Quarto, a integração da população LGBT no oferecimento de serviços básicos de saúde e no mercado de trabalho. Isso significa que as políticas de emprego devem vedar a discriminação e a demissão em razão de orientação sexual e identidade de gênero; ao mesmo tempo, as políticas de saúde devem atender as particularidades da população LGBT para ter eficácia. No Brasil, os tribunais têm enfrentado de forma contundente a discriminação homofóbica, em que pese a falta de uma legislação neste sentido. Ao mesmo tempo, as políticas de saúde, ainda que em passos lentos, têm abarcado o processo de transformação travestis e transexuais, e têm cuidado da questão soropositiva entre homossexuais. Preocupa, porém, a falta de políticas voltadas a lésbicas, bissexuais e adolescentes LGBT em geral, principalmente depois do cerco fundamentalista religioso dos últimos quatro anos.

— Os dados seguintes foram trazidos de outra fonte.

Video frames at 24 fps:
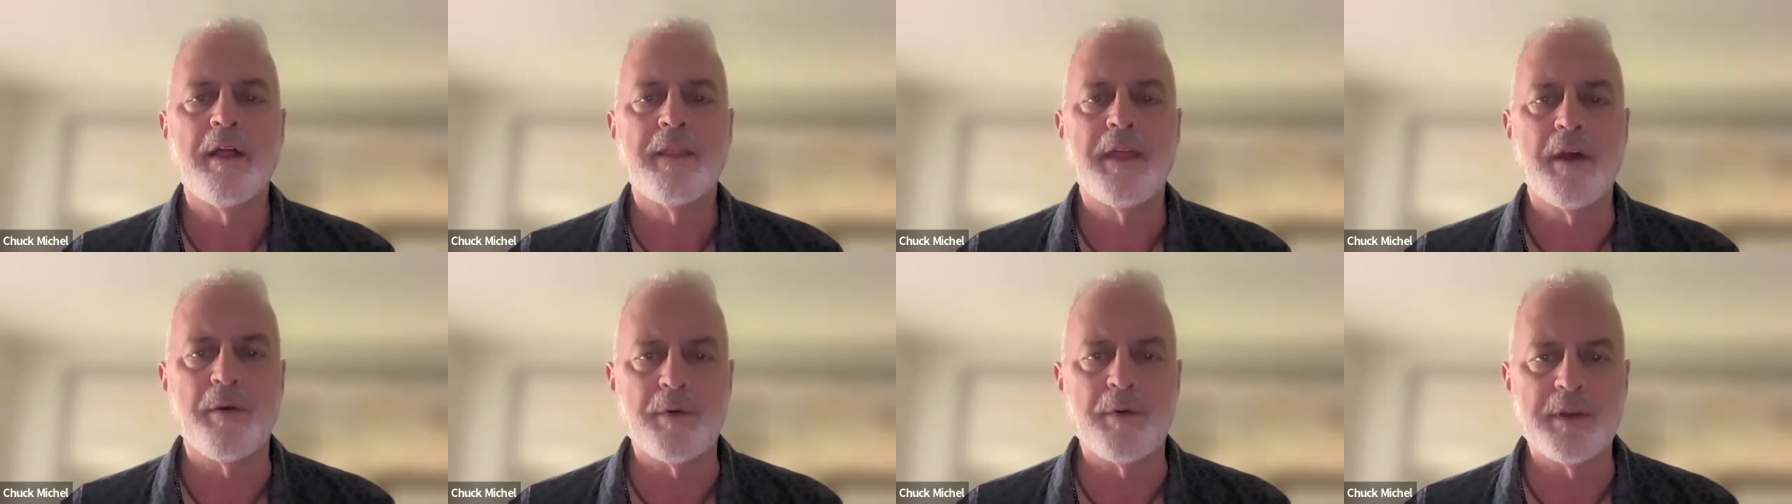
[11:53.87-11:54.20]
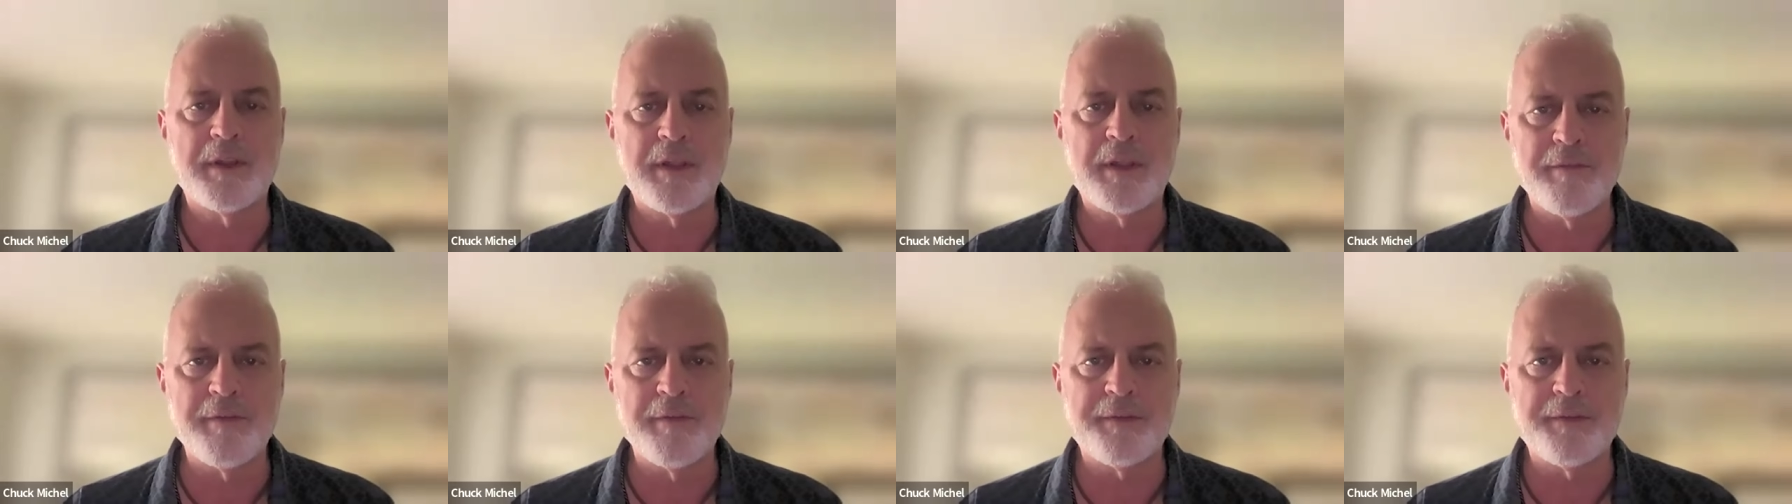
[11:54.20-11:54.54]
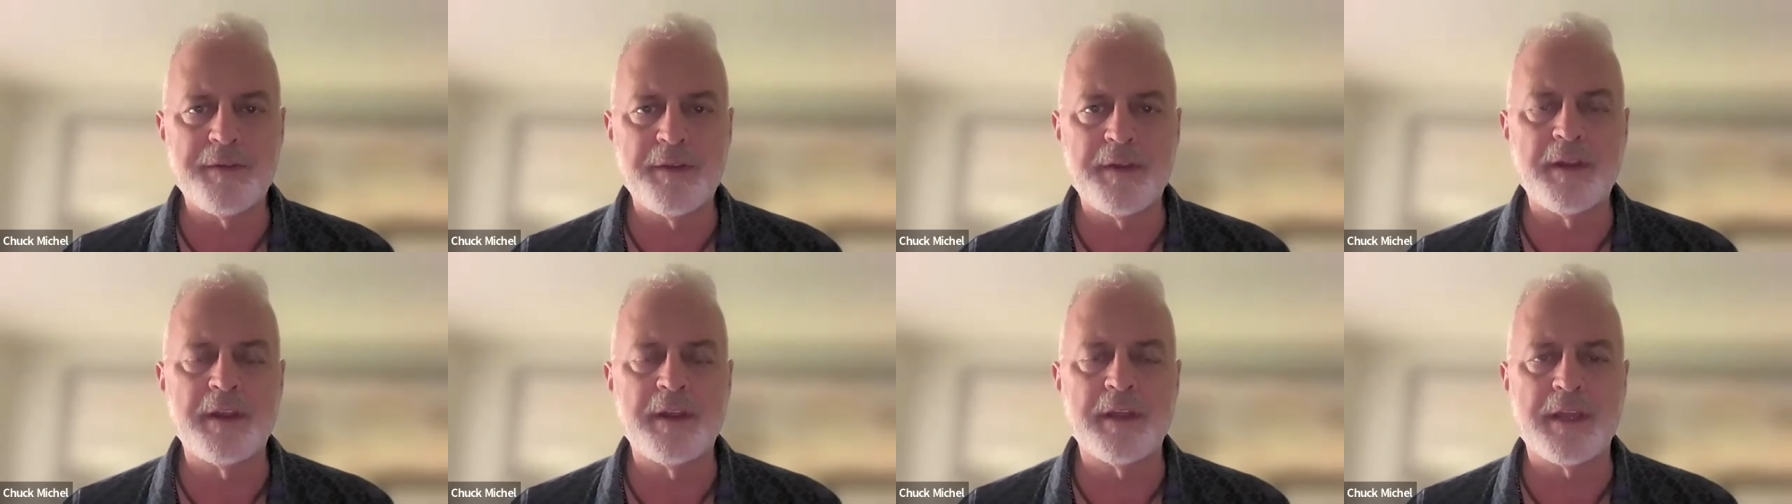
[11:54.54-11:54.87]
that would give
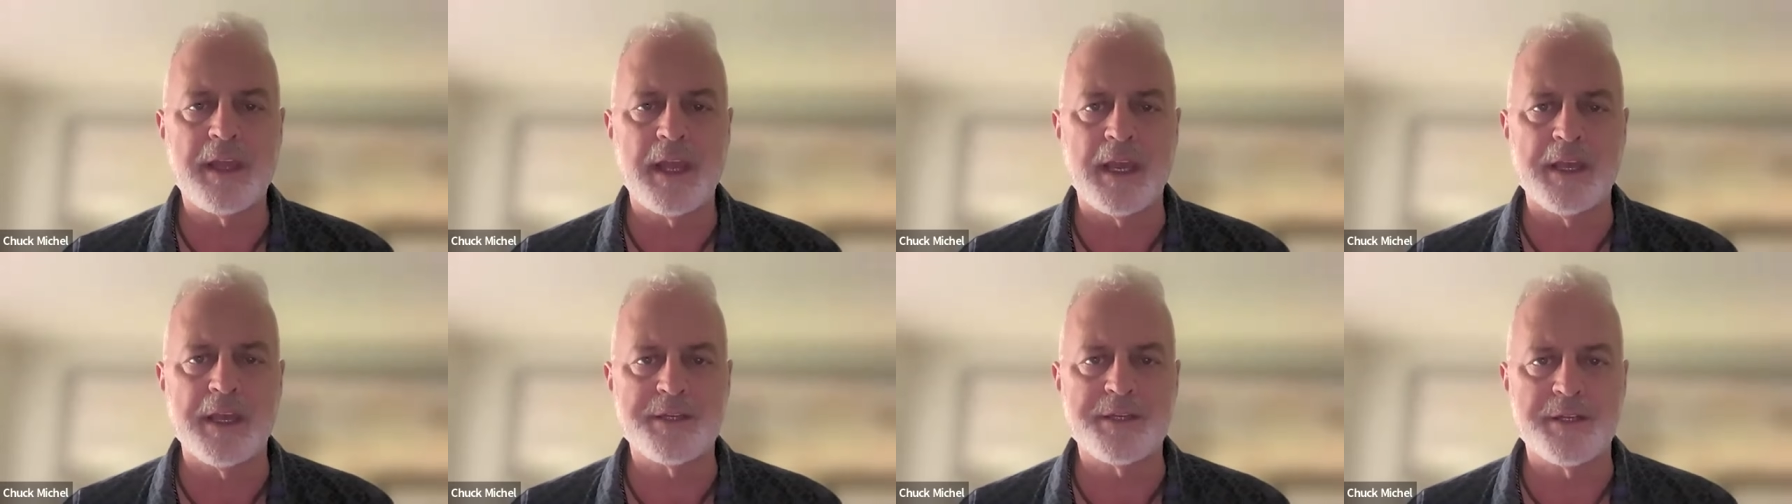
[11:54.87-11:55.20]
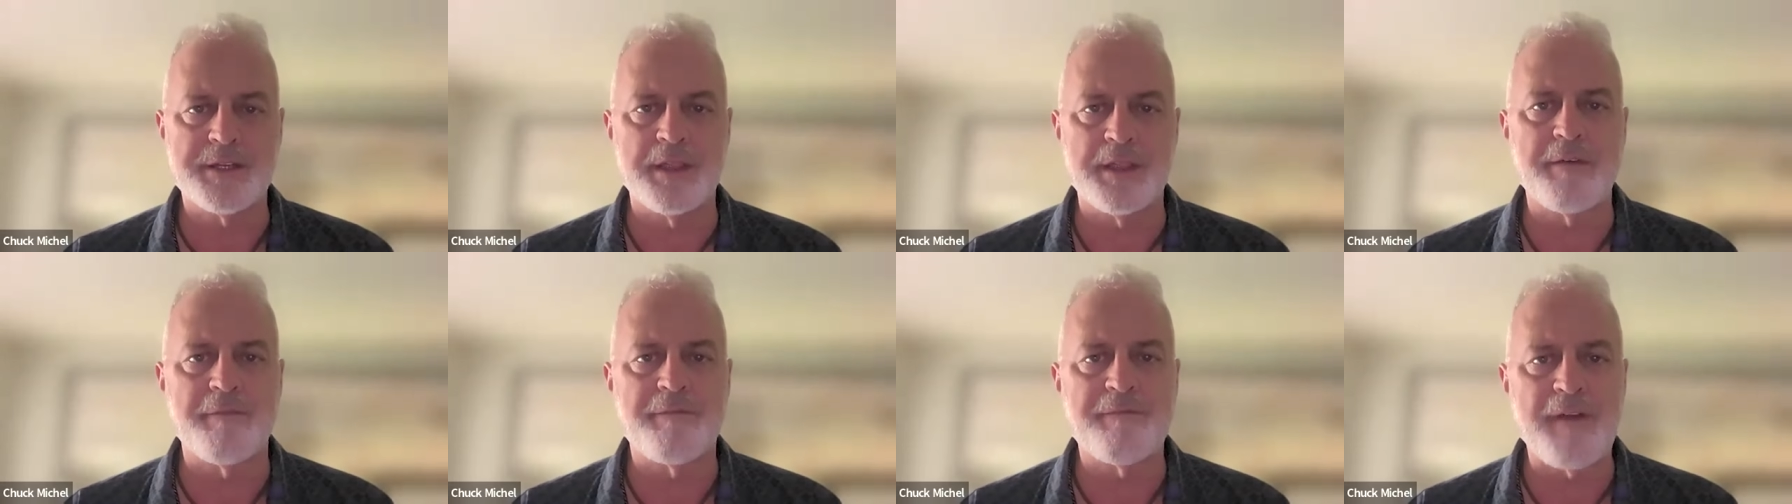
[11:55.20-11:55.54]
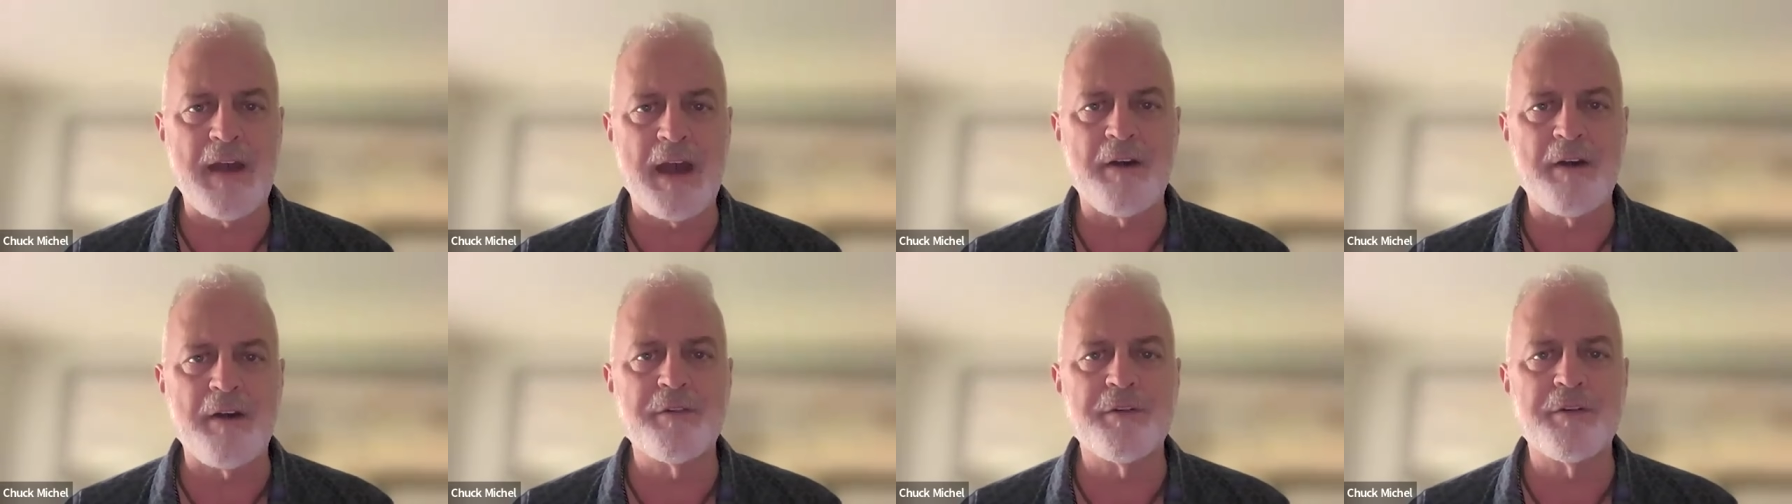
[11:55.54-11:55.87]
us an indication that the
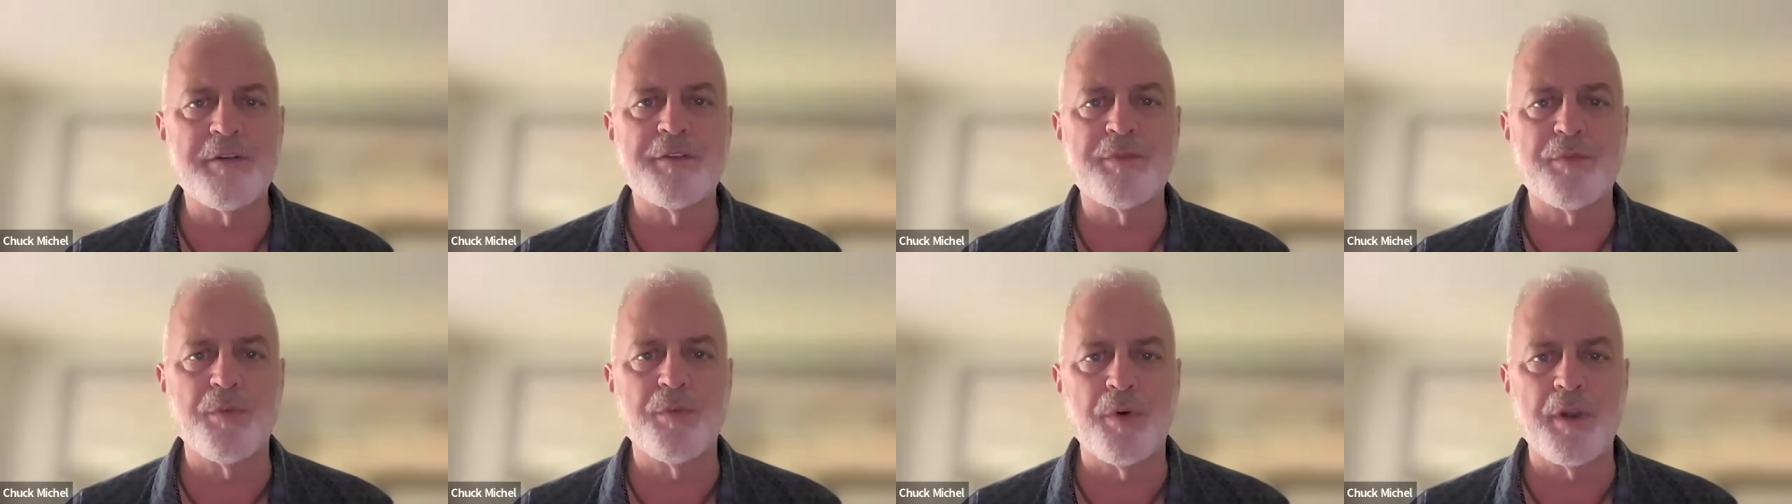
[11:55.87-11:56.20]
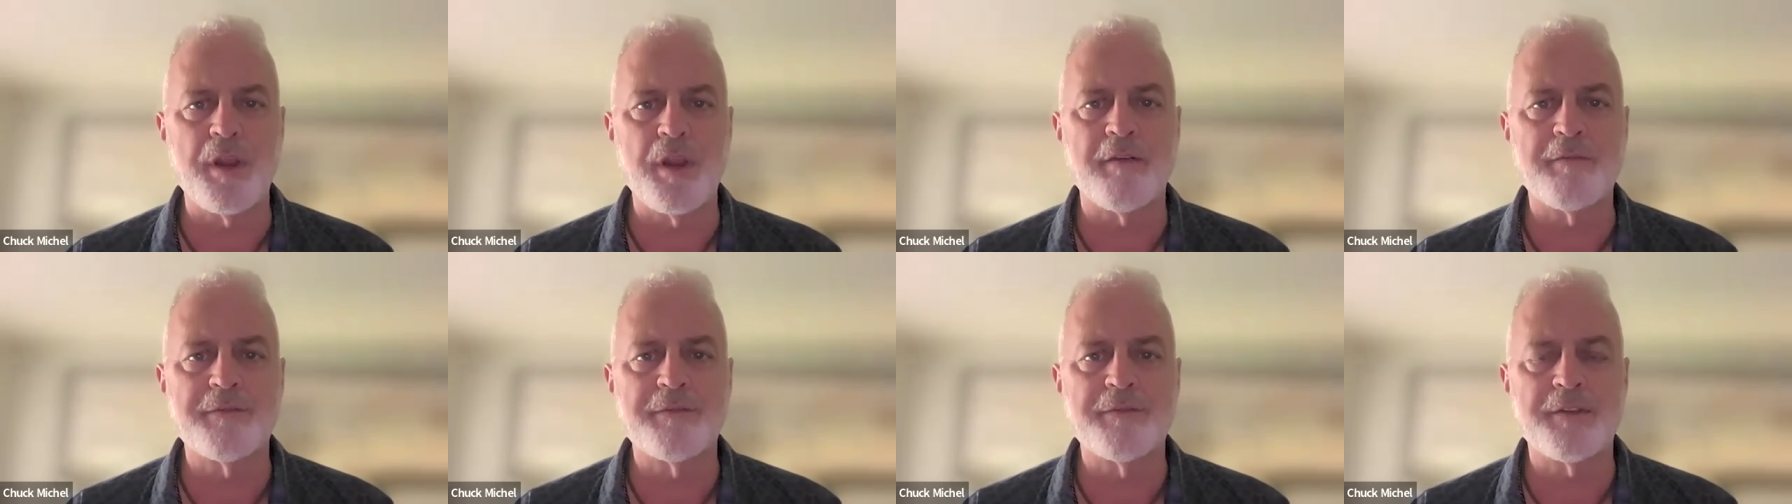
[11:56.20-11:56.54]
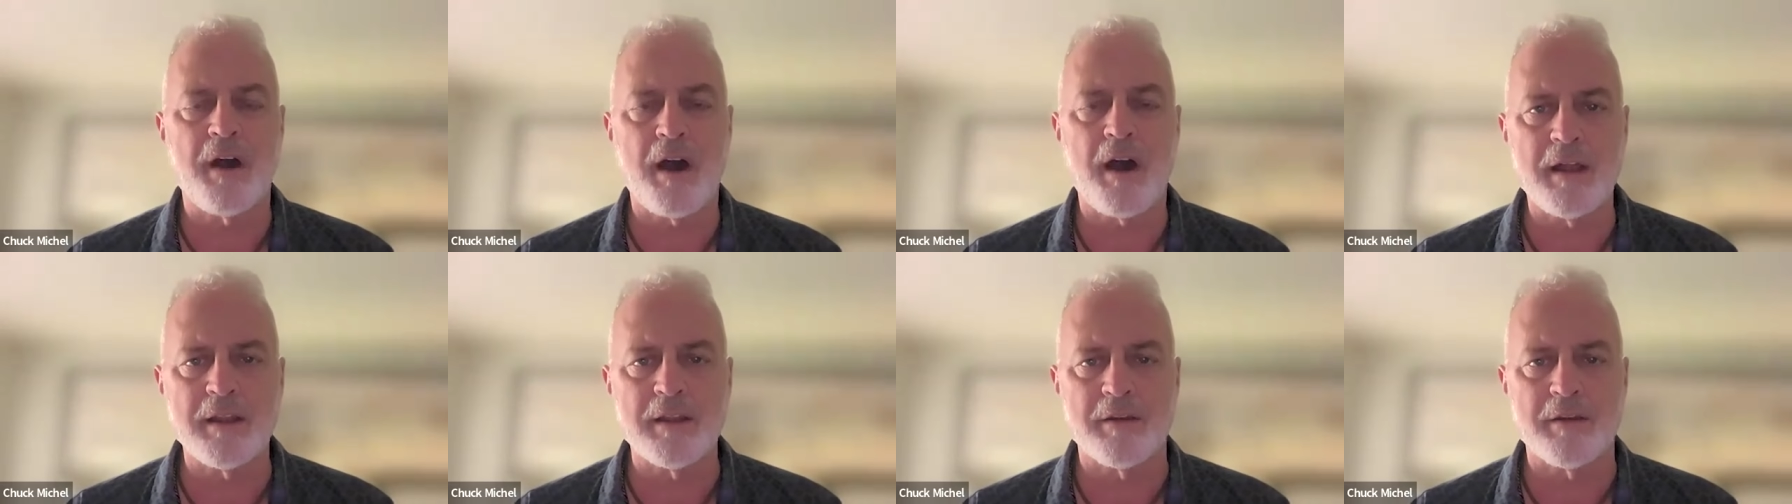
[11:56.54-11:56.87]
founders would have
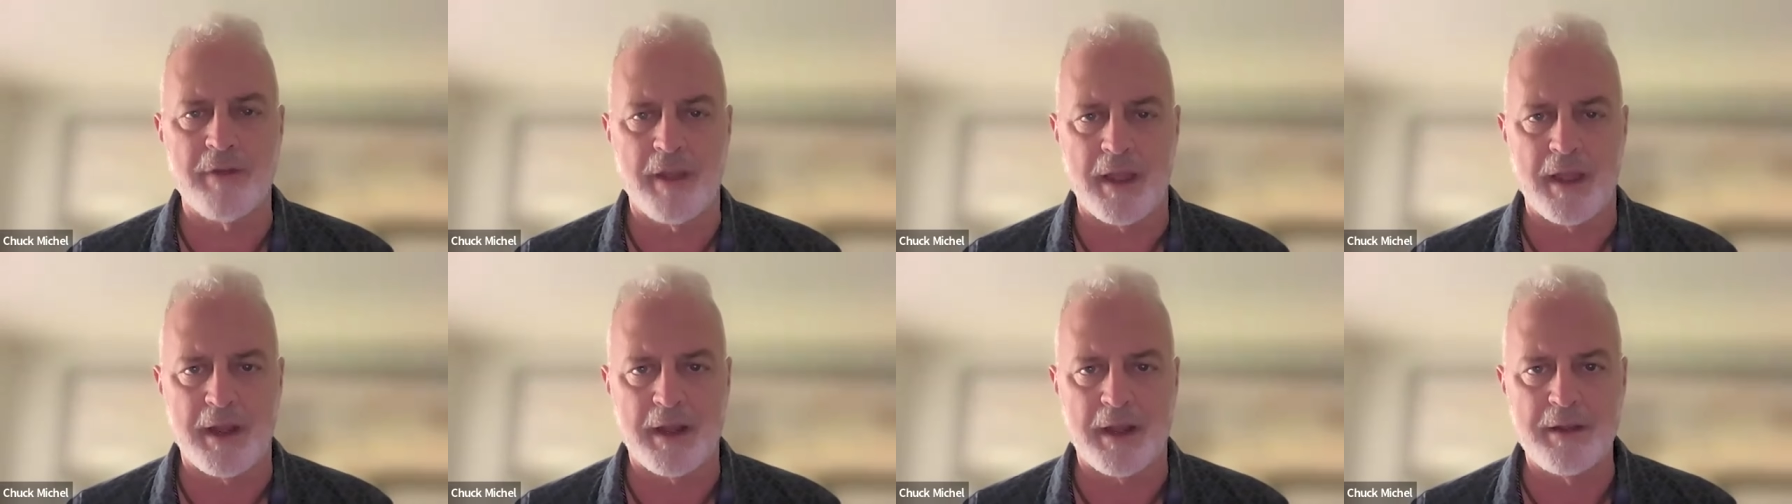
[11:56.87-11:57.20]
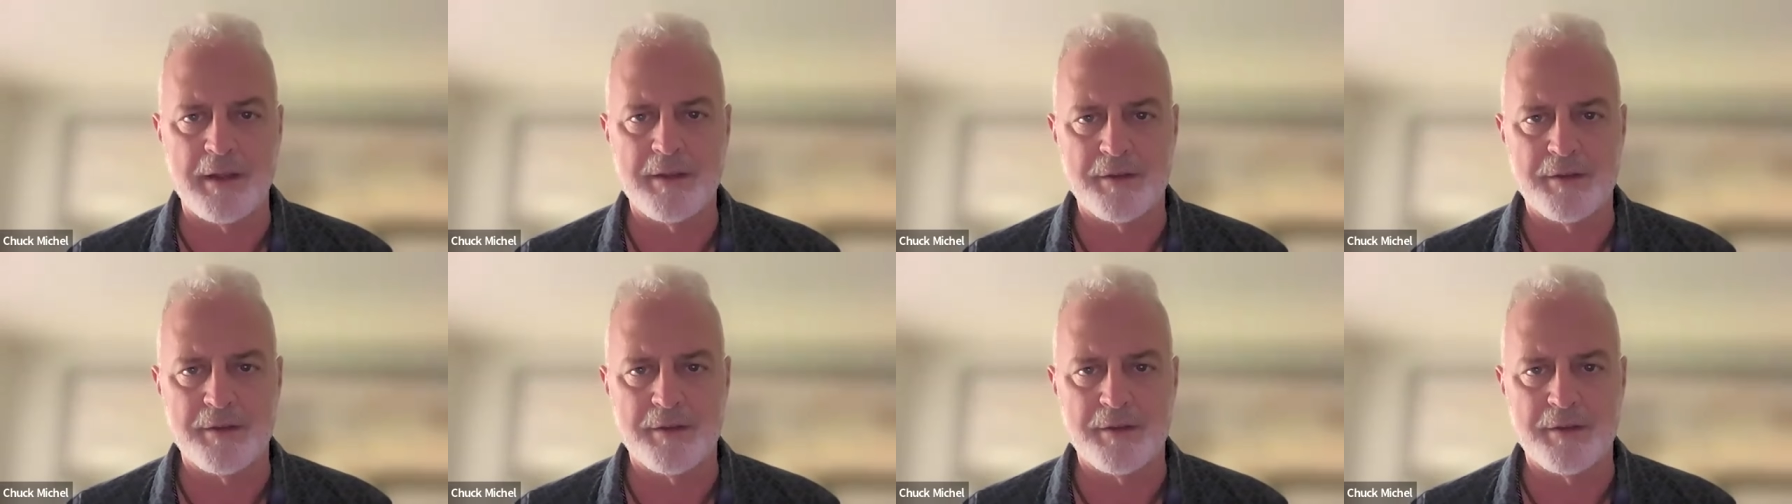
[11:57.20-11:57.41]
tolerated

Quinto, a proteção das liberdades políticas básicas da comunidade LGBT, quais sejam a liberdade de expressão, de reunião e de associação. Essa proposta se relaciona com a terceira e se encaixa num momento seguinte à mesma. No Brasil, igualmente, não há qualquer embaraço legal aos direitos políticos de LGBT, apesar de vez ou outra serem registrados ataques neonazistas e de outros grupos intolerantes a entidades do terceiro setor ligadas a diversidade sexual.

O que vemos nessa sequência de propostas, se rearranjadas, dá uma idéia básica da dinâmica da evolução da vida política de que a comunidade LGBT quer ser participante: primeiro, vem a descriminalização e, com ela, a possibilidade de existência política dentro da comunidade nacional; em seguida, o desembaraço à participação política permite o engajamento do grupo identitário na organização da comunidade nacional; depois, o Estado passa a proteger o grupo cultural daquela situação de marginalidade de que ele emergiu originalmente; então, ocorre a integração do grupo ao resto da comunidade por meio de políticas públicas propositivas para a saúde e o emprego; por fim, são combatidas as práticas perversas de maus tratos dentro dos presídios.

As propostas são grandiosas, é verdade, mas não são impossíveis. Tanto que a maior parte dos países desenvolvidos ocidentais cumpriram ou estão cumprindo todas elas nos últimos 30 anos. Países em desenvolvimento também estão engajados nessa tarefa, como Chile, Uruguai e Argentina. O Brasil não está tão atrasado, mas, sem uma consciência política de cobrança do nosso Estado, corremos o risco de continuar patinando, em que pese eventuais e isolados avanços, principalmente no Judiciário.